[Stored data entries]
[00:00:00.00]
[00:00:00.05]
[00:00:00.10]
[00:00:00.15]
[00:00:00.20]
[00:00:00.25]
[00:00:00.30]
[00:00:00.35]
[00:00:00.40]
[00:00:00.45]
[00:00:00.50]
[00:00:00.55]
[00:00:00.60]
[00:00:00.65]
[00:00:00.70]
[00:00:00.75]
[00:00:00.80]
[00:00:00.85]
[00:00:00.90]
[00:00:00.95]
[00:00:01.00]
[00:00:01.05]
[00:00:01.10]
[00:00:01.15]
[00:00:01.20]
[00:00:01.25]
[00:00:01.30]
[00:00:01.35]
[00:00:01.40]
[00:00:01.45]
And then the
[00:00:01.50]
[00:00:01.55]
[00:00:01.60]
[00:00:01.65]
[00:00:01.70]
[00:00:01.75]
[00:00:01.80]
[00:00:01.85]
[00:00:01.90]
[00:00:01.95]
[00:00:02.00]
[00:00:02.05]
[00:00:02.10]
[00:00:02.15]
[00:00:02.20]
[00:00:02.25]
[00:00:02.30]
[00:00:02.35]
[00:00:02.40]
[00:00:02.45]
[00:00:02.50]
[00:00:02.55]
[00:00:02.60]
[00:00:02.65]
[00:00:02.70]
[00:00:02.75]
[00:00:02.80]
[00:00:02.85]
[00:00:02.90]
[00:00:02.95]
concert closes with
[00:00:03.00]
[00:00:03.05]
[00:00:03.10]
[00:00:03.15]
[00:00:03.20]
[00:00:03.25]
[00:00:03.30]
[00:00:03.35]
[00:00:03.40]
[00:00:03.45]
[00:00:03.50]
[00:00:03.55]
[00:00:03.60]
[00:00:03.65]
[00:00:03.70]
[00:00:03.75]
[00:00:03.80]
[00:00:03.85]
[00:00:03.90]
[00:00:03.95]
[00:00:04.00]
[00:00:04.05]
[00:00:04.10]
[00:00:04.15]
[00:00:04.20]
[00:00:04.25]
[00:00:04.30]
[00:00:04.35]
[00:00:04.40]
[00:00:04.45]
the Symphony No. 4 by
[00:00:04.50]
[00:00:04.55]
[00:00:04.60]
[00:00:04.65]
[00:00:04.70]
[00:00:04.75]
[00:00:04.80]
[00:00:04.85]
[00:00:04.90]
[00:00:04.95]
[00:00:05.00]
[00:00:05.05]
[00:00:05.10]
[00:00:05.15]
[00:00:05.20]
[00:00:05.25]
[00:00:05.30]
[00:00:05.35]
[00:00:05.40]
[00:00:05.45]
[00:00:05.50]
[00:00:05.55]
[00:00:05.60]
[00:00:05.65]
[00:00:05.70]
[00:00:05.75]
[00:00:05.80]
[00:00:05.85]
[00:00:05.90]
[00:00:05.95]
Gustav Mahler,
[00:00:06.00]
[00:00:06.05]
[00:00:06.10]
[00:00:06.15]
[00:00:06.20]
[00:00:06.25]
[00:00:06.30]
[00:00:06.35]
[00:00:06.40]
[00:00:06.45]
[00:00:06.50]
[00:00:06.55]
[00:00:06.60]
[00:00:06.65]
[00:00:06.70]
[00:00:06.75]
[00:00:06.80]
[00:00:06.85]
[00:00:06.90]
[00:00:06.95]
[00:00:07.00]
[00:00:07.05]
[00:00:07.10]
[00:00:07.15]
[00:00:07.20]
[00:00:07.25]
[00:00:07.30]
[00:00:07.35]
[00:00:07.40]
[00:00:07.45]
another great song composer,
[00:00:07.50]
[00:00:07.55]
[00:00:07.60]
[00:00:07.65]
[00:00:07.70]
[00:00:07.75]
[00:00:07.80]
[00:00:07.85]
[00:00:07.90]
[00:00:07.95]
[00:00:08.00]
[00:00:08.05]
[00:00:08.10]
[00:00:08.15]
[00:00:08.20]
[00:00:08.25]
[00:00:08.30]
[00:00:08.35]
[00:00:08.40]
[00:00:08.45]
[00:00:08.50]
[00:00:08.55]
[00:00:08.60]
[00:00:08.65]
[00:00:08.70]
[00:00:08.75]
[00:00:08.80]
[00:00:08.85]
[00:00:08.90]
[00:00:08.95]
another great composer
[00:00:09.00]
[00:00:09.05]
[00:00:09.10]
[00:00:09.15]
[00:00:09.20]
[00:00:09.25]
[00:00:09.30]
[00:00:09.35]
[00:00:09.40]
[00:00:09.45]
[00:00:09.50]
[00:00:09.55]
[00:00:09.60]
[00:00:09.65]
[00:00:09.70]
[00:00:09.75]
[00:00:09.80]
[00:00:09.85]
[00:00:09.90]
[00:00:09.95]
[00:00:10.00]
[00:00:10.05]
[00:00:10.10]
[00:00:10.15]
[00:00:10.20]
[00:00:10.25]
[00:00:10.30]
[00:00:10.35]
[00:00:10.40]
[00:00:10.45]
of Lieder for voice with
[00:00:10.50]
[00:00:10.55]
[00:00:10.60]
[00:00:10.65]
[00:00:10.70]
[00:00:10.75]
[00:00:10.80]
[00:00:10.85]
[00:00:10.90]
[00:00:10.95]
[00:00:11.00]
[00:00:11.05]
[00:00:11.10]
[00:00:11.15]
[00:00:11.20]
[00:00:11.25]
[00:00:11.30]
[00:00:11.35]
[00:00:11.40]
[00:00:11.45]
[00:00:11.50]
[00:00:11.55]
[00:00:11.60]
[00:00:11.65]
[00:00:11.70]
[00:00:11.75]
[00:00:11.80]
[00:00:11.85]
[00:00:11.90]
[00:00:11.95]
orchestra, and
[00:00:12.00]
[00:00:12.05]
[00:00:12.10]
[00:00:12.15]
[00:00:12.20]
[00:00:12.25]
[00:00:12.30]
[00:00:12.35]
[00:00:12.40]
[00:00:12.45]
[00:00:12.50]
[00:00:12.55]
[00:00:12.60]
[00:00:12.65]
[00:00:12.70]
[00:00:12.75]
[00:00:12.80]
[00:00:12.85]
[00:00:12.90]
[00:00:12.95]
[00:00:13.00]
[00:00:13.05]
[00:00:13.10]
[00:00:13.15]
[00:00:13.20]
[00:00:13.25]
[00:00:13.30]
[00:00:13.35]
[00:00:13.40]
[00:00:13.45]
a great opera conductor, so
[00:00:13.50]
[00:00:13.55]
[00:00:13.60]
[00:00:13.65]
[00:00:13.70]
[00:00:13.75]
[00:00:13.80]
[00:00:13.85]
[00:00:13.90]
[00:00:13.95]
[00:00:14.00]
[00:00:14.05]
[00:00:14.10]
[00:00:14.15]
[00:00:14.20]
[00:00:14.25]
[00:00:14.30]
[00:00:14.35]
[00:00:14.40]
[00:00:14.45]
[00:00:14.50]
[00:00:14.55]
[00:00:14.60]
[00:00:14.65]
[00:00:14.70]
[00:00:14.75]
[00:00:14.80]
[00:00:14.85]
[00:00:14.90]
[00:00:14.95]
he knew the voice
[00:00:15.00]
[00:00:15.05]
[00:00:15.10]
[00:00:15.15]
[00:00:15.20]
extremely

#### [ACTIVITY]
What needs duplicating is the run of lines from the one containing "[00:00:11.20]" through the last line of the entries above, exact and complete.

#### [SOLUTION TO THIS EXERCISE]
[00:00:11.20]
[00:00:11.25]
[00:00:11.30]
[00:00:11.35]
[00:00:11.40]
[00:00:11.45]
[00:00:11.50]
[00:00:11.55]
[00:00:11.60]
[00:00:11.65]
[00:00:11.70]
[00:00:11.75]
[00:00:11.80]
[00:00:11.85]
[00:00:11.90]
[00:00:11.95]
orchestra, and
[00:00:12.00]
[00:00:12.05]
[00:00:12.10]
[00:00:12.15]
[00:00:12.20]
[00:00:12.25]
[00:00:12.30]
[00:00:12.35]
[00:00:12.40]
[00:00:12.45]
[00:00:12.50]
[00:00:12.55]
[00:00:12.60]
[00:00:12.65]
[00:00:12.70]
[00:00:12.75]
[00:00:12.80]
[00:00:12.85]
[00:00:12.90]
[00:00:12.95]
[00:00:13.00]
[00:00:13.05]
[00:00:13.10]
[00:00:13.15]
[00:00:13.20]
[00:00:13.25]
[00:00:13.30]
[00:00:13.35]
[00:00:13.40]
[00:00:13.45]
a great opera conductor, so
[00:00:13.50]
[00:00:13.55]
[00:00:13.60]
[00:00:13.65]
[00:00:13.70]
[00:00:13.75]
[00:00:13.80]
[00:00:13.85]
[00:00:13.90]
[00:00:13.95]
[00:00:14.00]
[00:00:14.05]
[00:00:14.10]
[00:00:14.15]
[00:00:14.20]
[00:00:14.25]
[00:00:14.30]
[00:00:14.35]
[00:00:14.40]
[00:00:14.45]
[00:00:14.50]
[00:00:14.55]
[00:00:14.60]
[00:00:14.65]
[00:00:14.70]
[00:00:14.75]
[00:00:14.80]
[00:00:14.85]
[00:00:14.90]
[00:00:14.95]
he knew the voice
[00:00:15.00]
[00:00:15.05]
[00:00:15.10]
[00:00:15.15]
[00:00:15.20]
extremely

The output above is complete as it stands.